Prevalence data are affected by many factors, including differences in study design and methods, data collection tools and operational definitions used; these variations between studies are inevitable, partly due to geographical and cultural influences and the availability and position of TCAM in a country’s/region’s healthcare system. Studies need to be homogenous to allow appropriate cross-study comparisons and for pooled and trend analyses to be conducted. However, many of the current studies reported prevalence of TCAM use at a categorical level (e.g. 'herbal medicine', rather than a proprietary/brand or active ingredient level [e.g. ginkgo leaf extract]) and lack published descriptions (e.g., definition of and inclusion/exclusion of products in each category) to assess homogeneity adequately across studies. Evidently, there is a need for comprehensive, detailed data on TCAM exposures to be collected and reported in TCAM prevalence studies. Hence, in addition to reporting based on guidelines, such as the STROBE statement [103], the following best practices are recommended:

  • Operational definitions are essential, should be set a priori and reported for individual studies; the definition should describe the context of TCAM use (e.g. self-selected or prescribed products/therapies), practices/therapies and/or products included, and any specific exclusions (e.g., use of prayer, exercise, TCAM provided by conventional health practitioners).

  • The data collection tool (e.g., questionnaire) used in individual studies, including descriptions of any changes to the tool across waves of the same survey, should be published.

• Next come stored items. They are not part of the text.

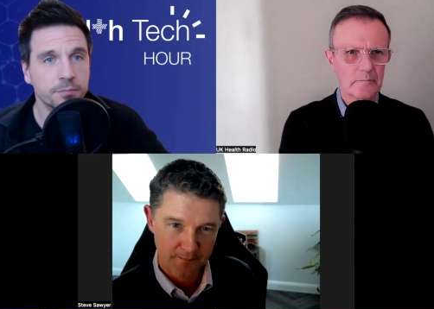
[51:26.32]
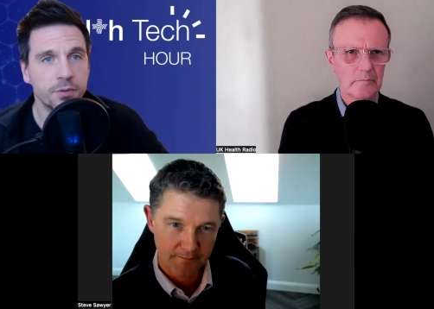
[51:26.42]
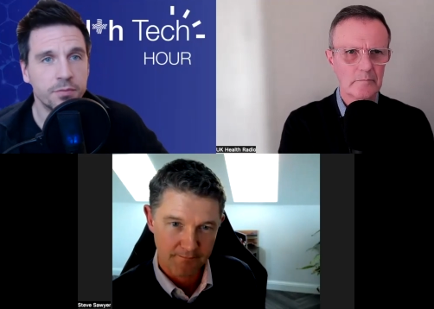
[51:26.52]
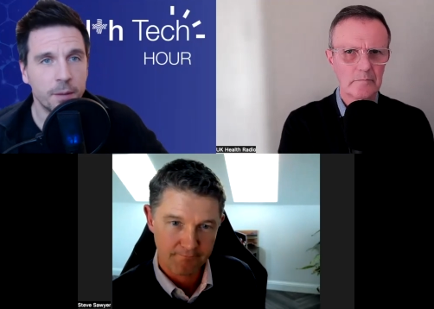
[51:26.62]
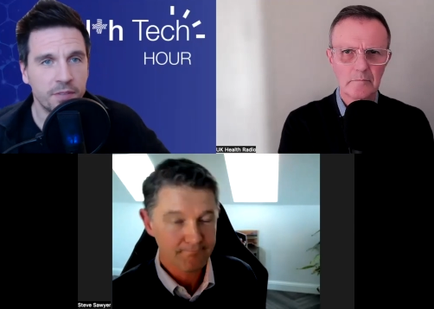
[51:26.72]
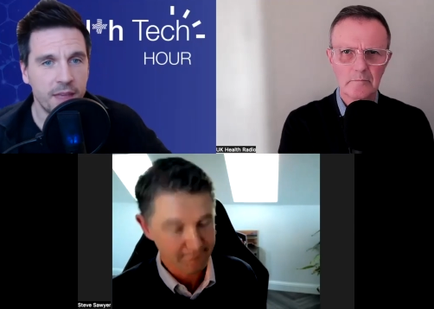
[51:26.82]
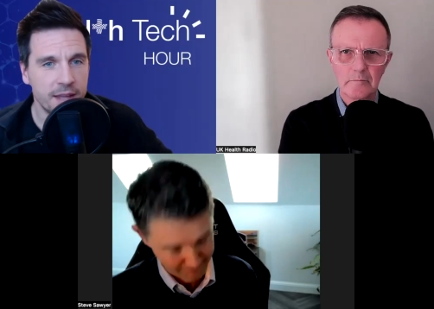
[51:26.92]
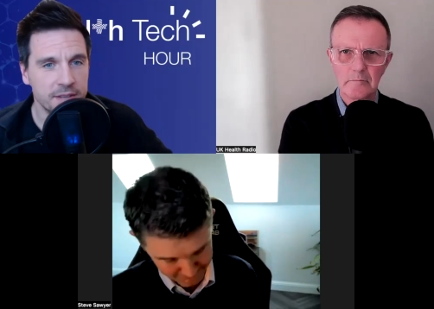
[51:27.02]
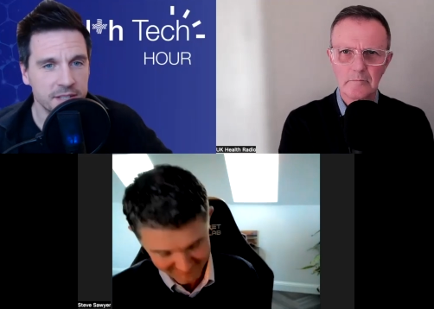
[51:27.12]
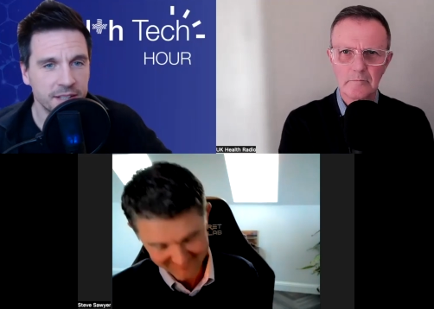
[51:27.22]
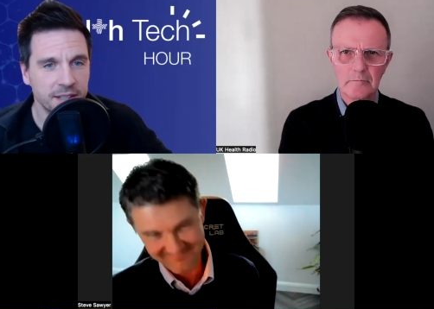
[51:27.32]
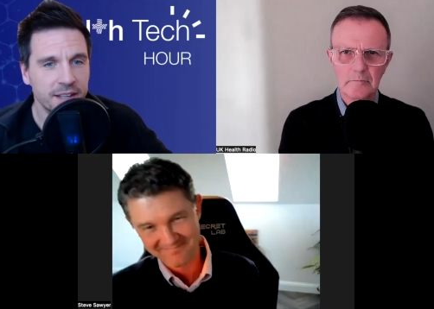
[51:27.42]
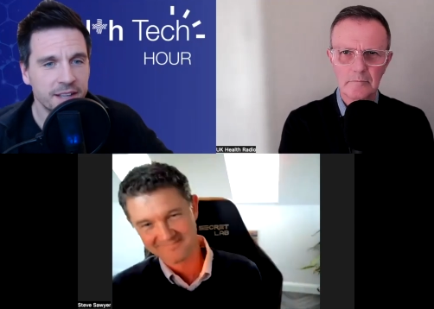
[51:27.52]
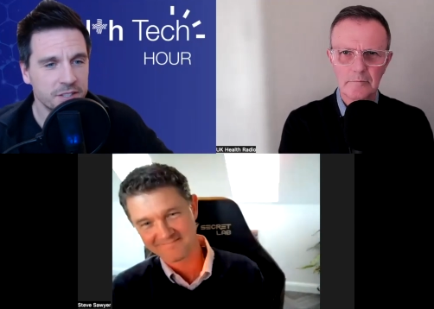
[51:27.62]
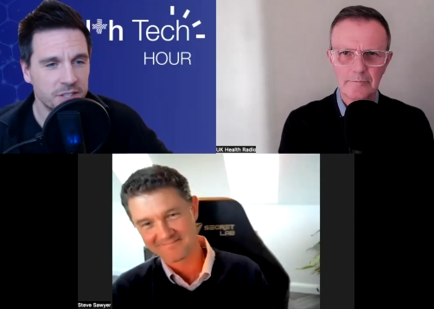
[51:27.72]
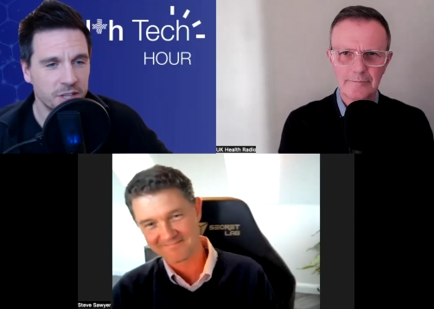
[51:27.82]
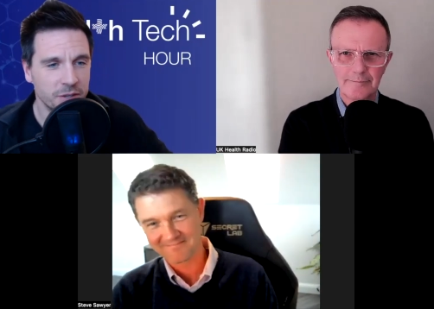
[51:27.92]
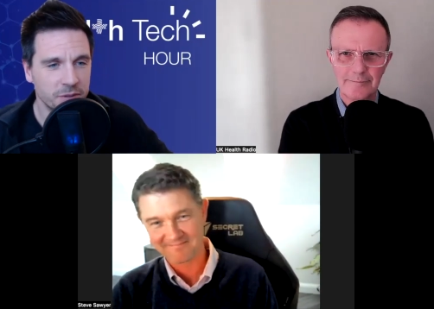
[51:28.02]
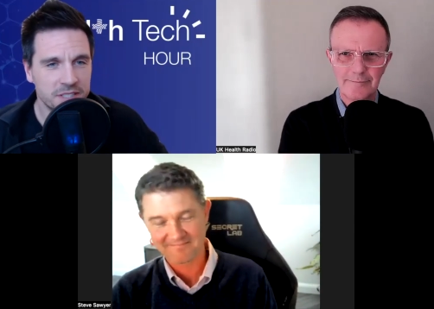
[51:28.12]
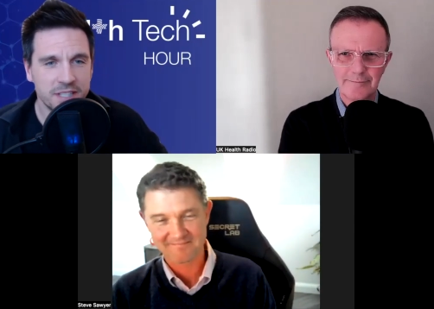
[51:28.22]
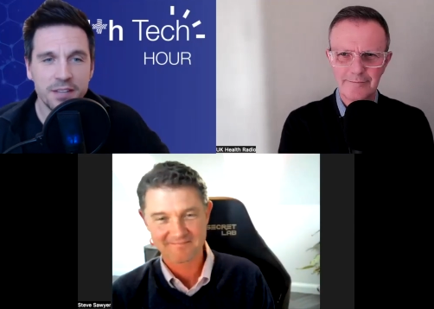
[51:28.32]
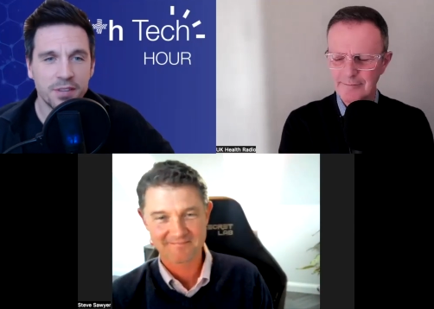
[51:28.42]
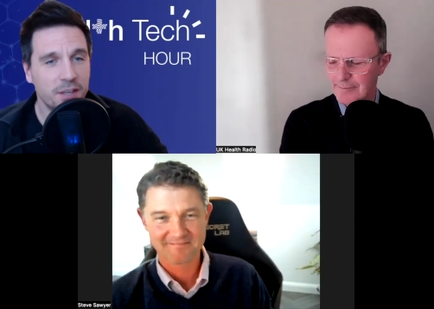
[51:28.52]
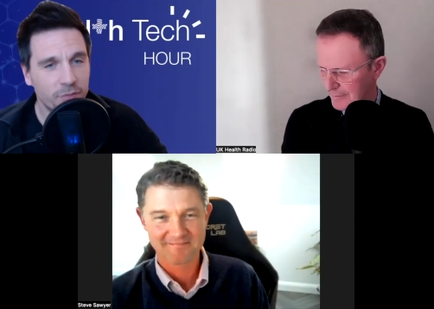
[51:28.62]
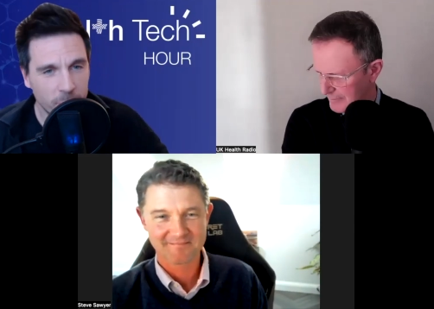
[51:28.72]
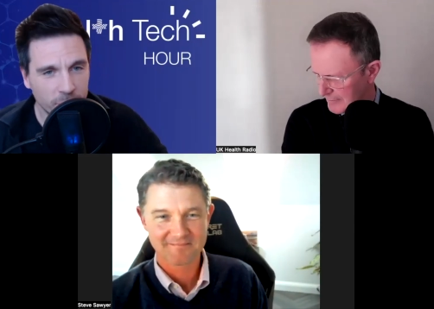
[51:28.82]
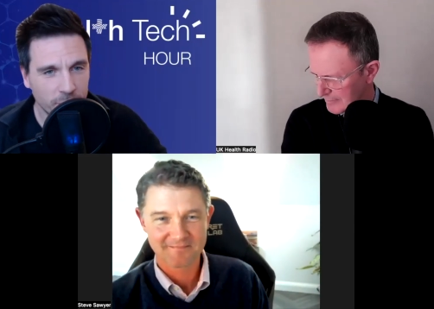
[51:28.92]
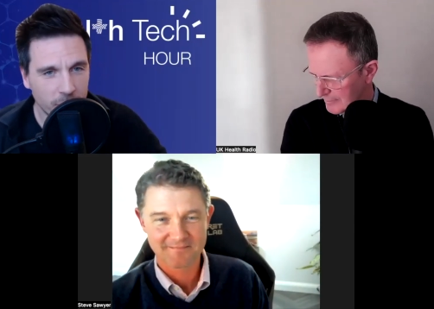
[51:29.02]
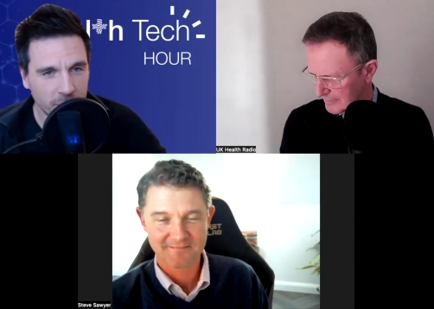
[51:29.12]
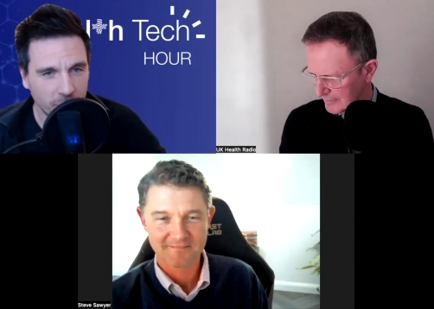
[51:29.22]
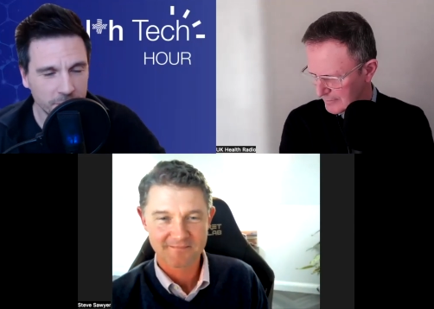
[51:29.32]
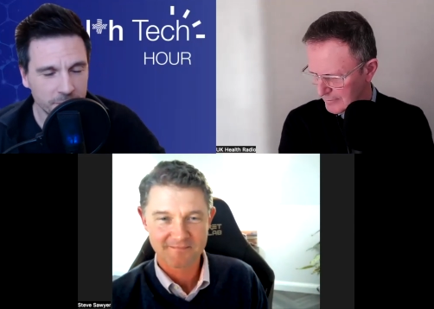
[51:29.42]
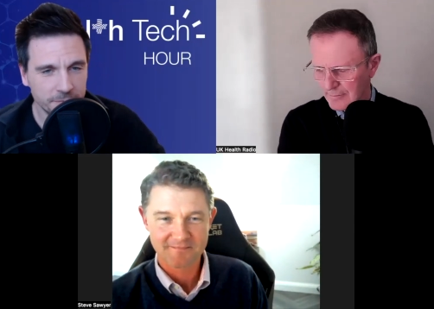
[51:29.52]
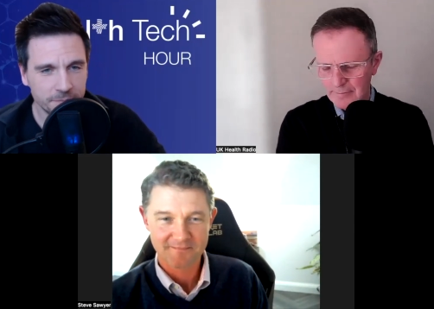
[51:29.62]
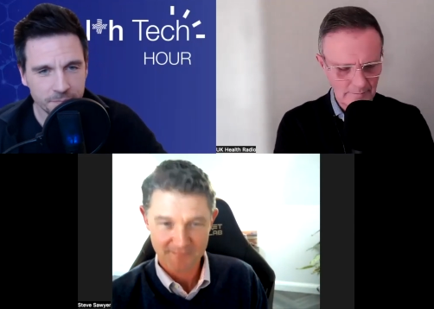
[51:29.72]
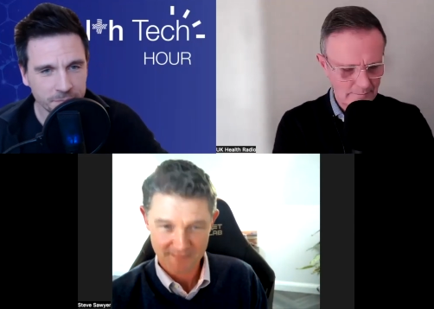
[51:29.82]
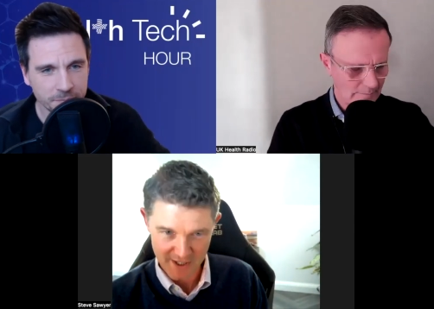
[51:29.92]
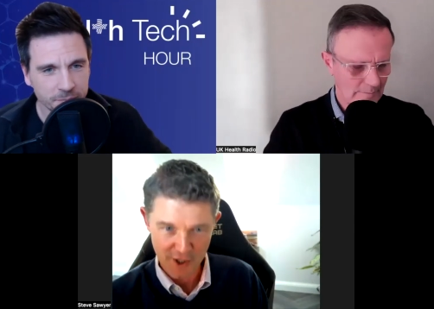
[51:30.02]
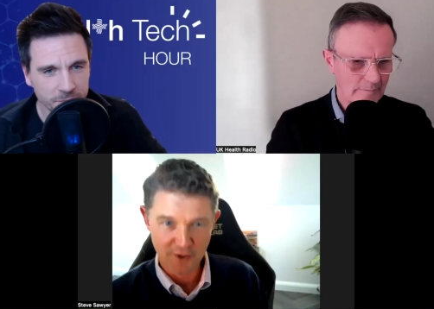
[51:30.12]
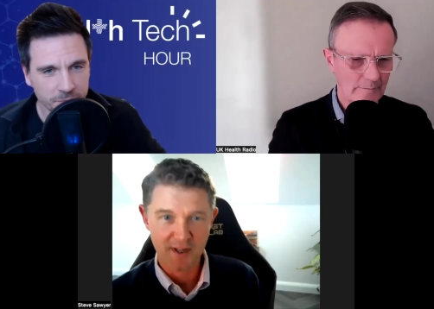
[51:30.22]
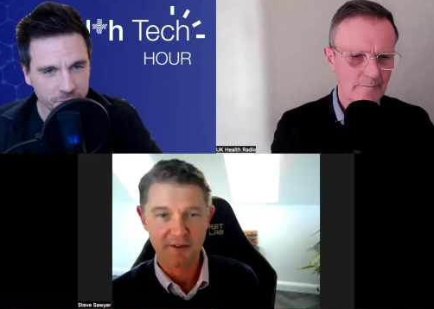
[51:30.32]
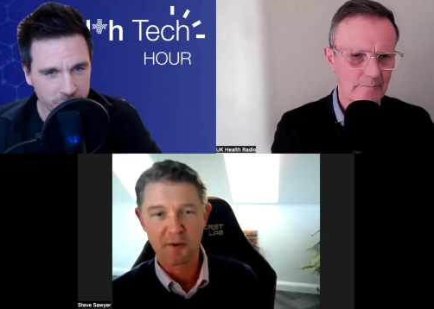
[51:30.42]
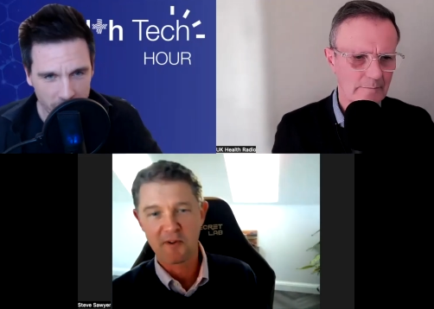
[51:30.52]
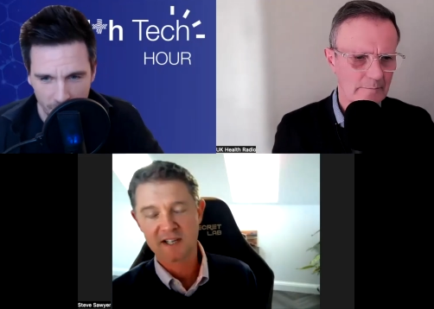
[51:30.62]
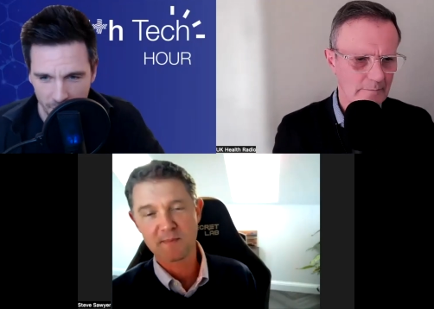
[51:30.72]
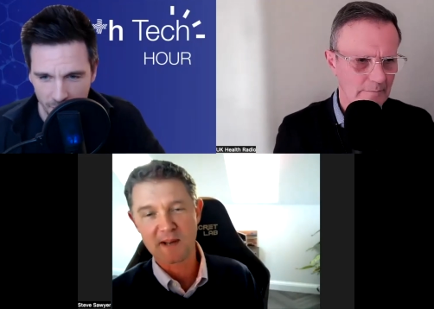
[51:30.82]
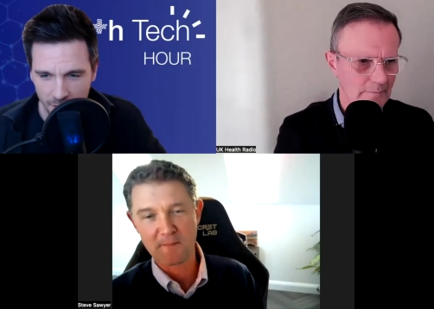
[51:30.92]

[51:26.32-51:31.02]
Speaker 1: we've come to the end so steve thank you very much for coming on thank
Speaker 2: you thank you for inviting me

  • The data coding criteria and process and the types of products/therapies/practices included in each TCAM category should be reported. This includes describing how multi-ingredient products containing ingredients across different categories and unlabelled products are coded and analysed.

This systematic review identified and examined recently published national studies on the prevalence of TCAM use in the general population. To our knowledge, this is the first study that systematically reviewed the data collection tools and methods used in national prevalence surveys in the TCAM area. The validity of this review is also enhanced by using two independent reviewers for study screening and selection, data extraction and risk of bias assessment. Although a comprehensive search strategy was developed and used, some studies may have been missed, given the lack of uniformity in TCAM terminologies used in this area. Heterogeneity in research design and the methods of included studies limited the ability to analyse further and draw broader conclusions regarding the prevalence of TCAM use from this review.

5 Conclusion

The prevalence of use of TCAM, as determined by national studies, is substantial, and evidence indicates this is sustained over time. The studies reviewed here probably underestimate TCAM use due to methodological limitations, particularly those relating to the nuanced differences in questions relating to prevalence of use and differing levels of specificity in relation to exposures to specific TCAM products/practices/therapies. For best practice, studies need to provide an operational definition outlining the context of TCAM use and the range of practices/therapies and/or products included in the study, and state any specific exclusions. Survey questions should be published, and the coding criteria and processes should be described in detail to allow the reproducibility of study findings and cross-study comparisons.